Although a court, generally, is empowered inherently to control its process, and is therefore empowered to review a rendered decision, whether a court should actually review a decision is highly questionable and is likely to occur only when all parties agree that a decision contained obvious errors and is in need of reconsideration.  This view was well explained in Gupta v. Lindal Cedar Homes Ltd., 2020 ONSC 7524 where it was specifically stated:


[6]  The court has an inherent jurisdiction to adjust a litigation result after judgment in some circumstances, other than through proper appellate review or as contemplated by r. 59.06.  However, this should occur only in “unusual and rare circumstances where the interests of justice compel such a result”: Susin v. Chapman, [2004] O.J. No. 2935 (C.A.), at para. 10.  Finality in litigation is to be encouraged and fostered.  The discretion to re-open a matter should be resorted to “sparingly and with the greatest care”: 671122 Ontario Ltd. v. Sagaz Industries Canada Inc., 2001 SCC 59 (CanLII), [2001] 2 S.C.R. 983, at para. 61.

[7]  In Schmuck v. Reynolds-Schmuck (2000), 2000 CanLII 22323 (ON SC), 46 O.R. (3d) 702 (S.C.J.) at para. 25, Himel, J. emphasized the limited circumstances in which a reconsideration should occur, stating: “It is my view that a party who wishes a reconsideration would have to establish that the integrity of the litigation process is at risk unless it occurs, or that there is some principle of justice at stake that overrides the value of finality in litigation, or that some miscarriage of justice would occur if such a reconsideration did not take place.

[8]  In Gore Mutual Insurance Co. v. 1443249 Ontario Ltd., (2004) 2004 CanLII 27736 (ON SC), 70 O.R. (3d) 404 (“Gore”), at paras. 7-8, Karakatsanis, J. (as she then was) was prepared to re-open her decision in a situation where it was “obvious an error was made by all counsel and by the court.”  It was a “case of a clear error.”  It was “obvious” that the statutory provision now raised would have changed her determination and all counsel conceded that the provision previously relied upon had no application to the case.  Karakatsanis, J. concluded at para. 8 that the “interests of justice are not served by requiring an appeal on a clear error of law that followed inaccurate and incomplete legal submissions of counsel.

[9]  In Scott, Pichelli & Easter Ltd. et al. v. Dupont Developments Ltd. et al., 2019 ONSC 6789, Sossin, J. (as he then was) noted at para. 13 that a “motion for reconsideration is more likely to be successful where the parties agree that an error has occurred, and less likely to be successful where the subject matter of the alleged error remains contested by the parties.”

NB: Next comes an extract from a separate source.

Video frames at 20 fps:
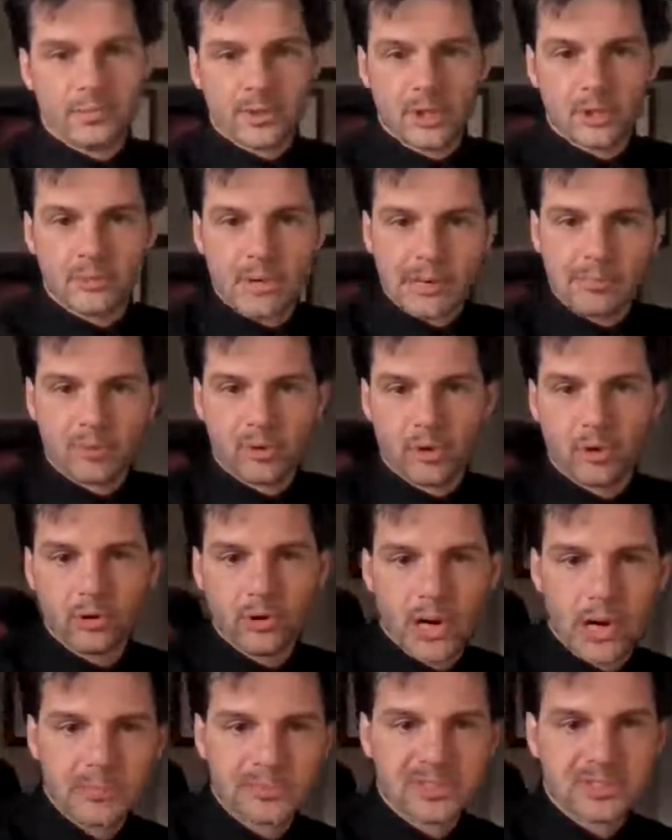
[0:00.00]
my
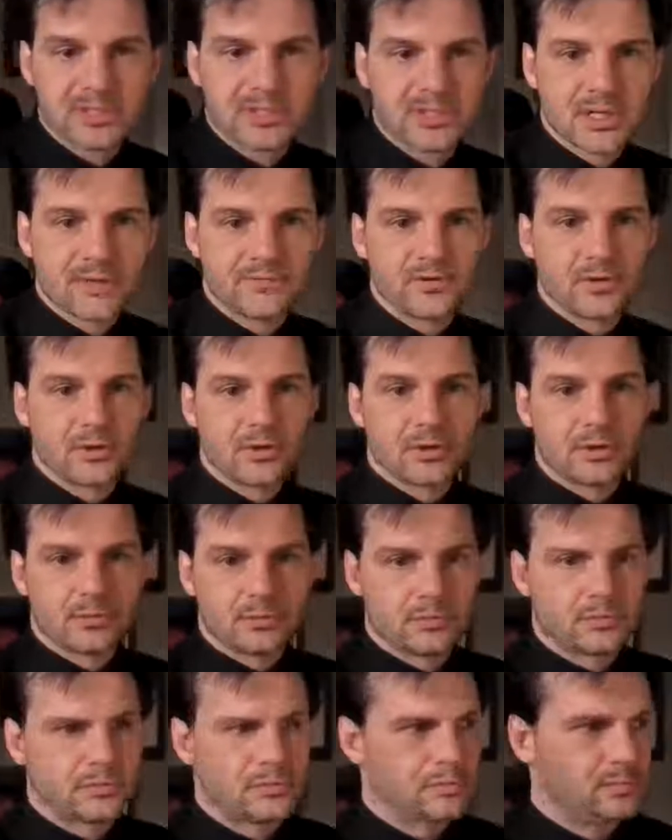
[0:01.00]
programs and stuff, and you're going to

Per the Gupta case as above, a reconsideration should occur only where all parties agree that a judicial decision contains a mistake; and unless so, it should be expected that a judge will deny a reconsideration request.

Summary Comment

When a court renders a judicial decision the issues in dispute are, generally, deemed final unless reversed or corrected via the appeal process; however, where the parties involved agree that the decision contains an obvious error and that a request to reconsider is a just way to remedy the error, although very rare, it is possible that a court will reconsider.